> AIM OF THE TASK: Without any pictures, reproduce exactly the lines running from the line containing "[0:02.40-0:02.88]" through the end of the entries.

> DATA SUPPLIED:
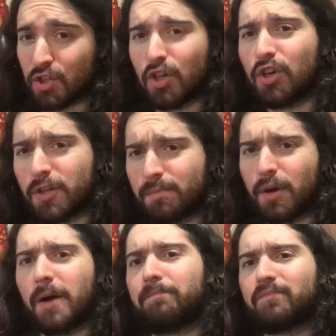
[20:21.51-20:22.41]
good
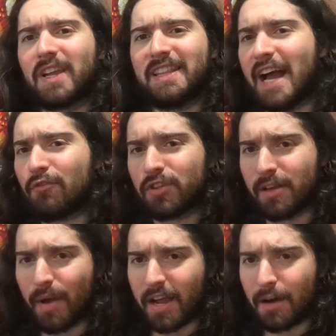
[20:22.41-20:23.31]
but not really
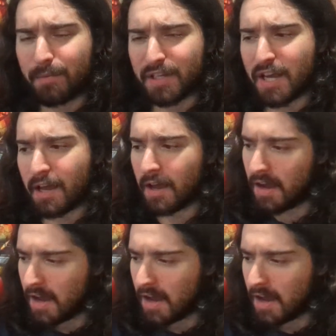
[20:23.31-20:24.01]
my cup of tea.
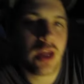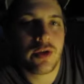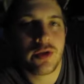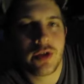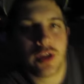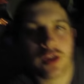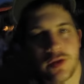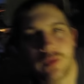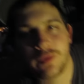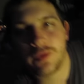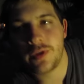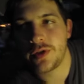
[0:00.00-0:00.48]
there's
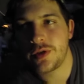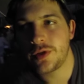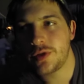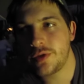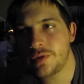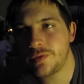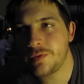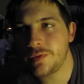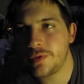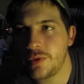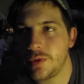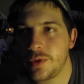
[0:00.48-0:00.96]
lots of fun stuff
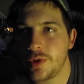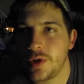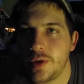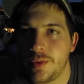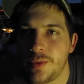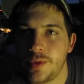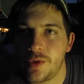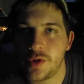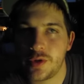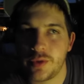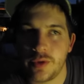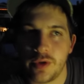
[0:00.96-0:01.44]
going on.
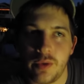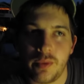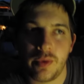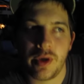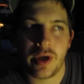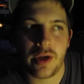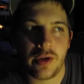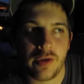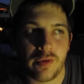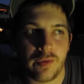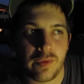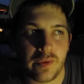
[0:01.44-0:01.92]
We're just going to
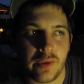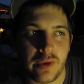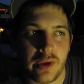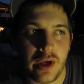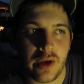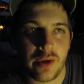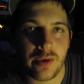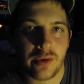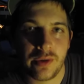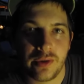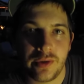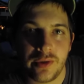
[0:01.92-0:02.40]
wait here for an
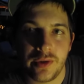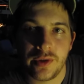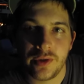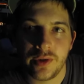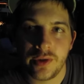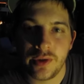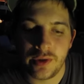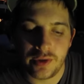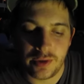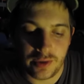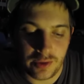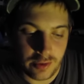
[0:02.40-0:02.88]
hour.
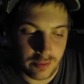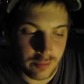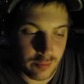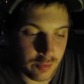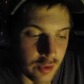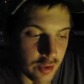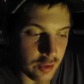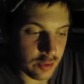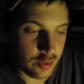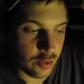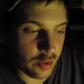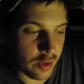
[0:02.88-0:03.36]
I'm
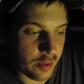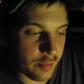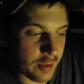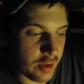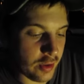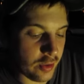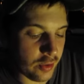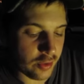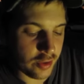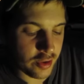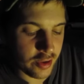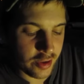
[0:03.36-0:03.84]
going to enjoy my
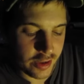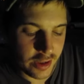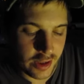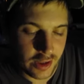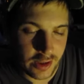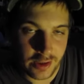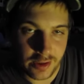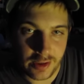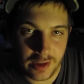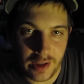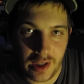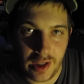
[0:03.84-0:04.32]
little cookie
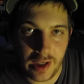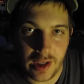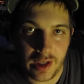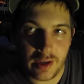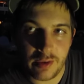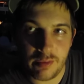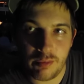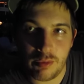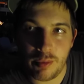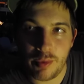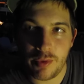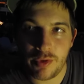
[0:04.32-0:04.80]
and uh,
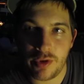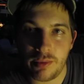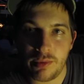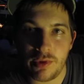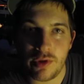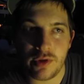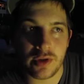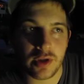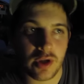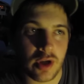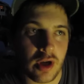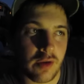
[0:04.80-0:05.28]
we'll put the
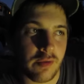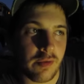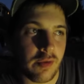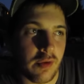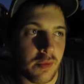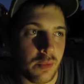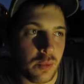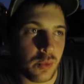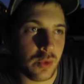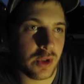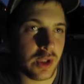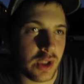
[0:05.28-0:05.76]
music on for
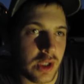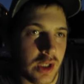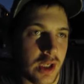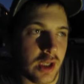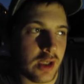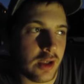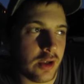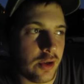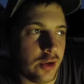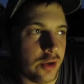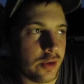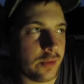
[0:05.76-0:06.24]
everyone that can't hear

> SOLUTION TO THE PROBLEM:
[0:02.40-0:02.88]
hour.
[0:02.88-0:03.36]
I'm
[0:03.36-0:03.84]
going to enjoy my
[0:03.84-0:04.32]
little cookie
[0:04.32-0:04.80]
and uh,
[0:04.80-0:05.28]
we'll put the
[0:05.28-0:05.76]
music on for
[0:05.76-0:06.24]
everyone that can't hear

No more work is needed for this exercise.